»»

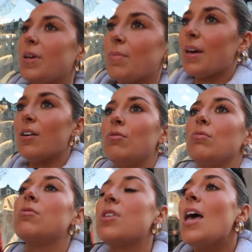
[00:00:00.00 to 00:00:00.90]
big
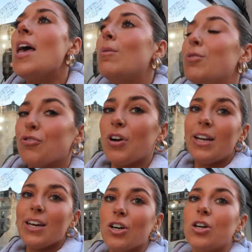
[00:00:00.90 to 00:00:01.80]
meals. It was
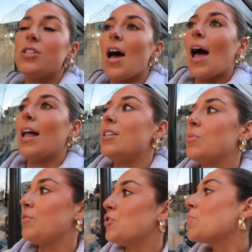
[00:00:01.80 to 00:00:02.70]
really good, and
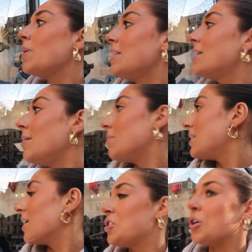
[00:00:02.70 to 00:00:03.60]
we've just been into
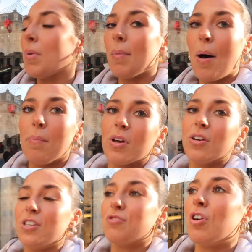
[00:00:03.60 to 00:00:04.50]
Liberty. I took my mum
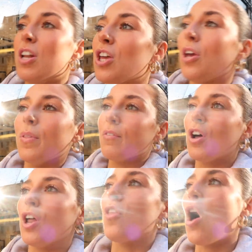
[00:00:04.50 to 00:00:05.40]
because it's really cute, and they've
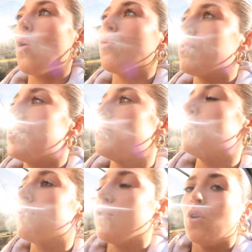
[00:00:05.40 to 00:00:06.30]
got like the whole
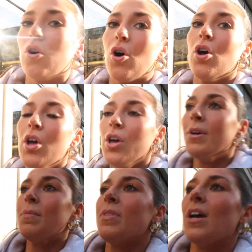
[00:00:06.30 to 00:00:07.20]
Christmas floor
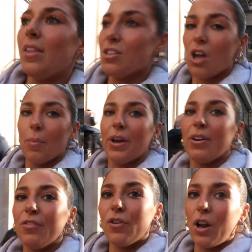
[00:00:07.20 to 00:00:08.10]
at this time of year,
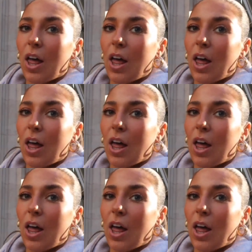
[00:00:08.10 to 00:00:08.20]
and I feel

««

What you need to do
Where an entry contains an image, drop the image and copy everything else word for word.

Response
[00:00:00.00 to 00:00:00.90]
big
[00:00:00.90 to 00:00:01.80]
meals. It was
[00:00:01.80 to 00:00:02.70]
really good, and
[00:00:02.70 to 00:00:03.60]
we've just been into
[00:00:03.60 to 00:00:04.50]
Liberty. I took my mum
[00:00:04.50 to 00:00:05.40]
because it's really cute, and they've
[00:00:05.40 to 00:00:06.30]
got like the whole
[00:00:06.30 to 00:00:07.20]
Christmas floor
[00:00:07.20 to 00:00:08.10]
at this time of year,
[00:00:08.10 to 00:00:08.20]
and I feel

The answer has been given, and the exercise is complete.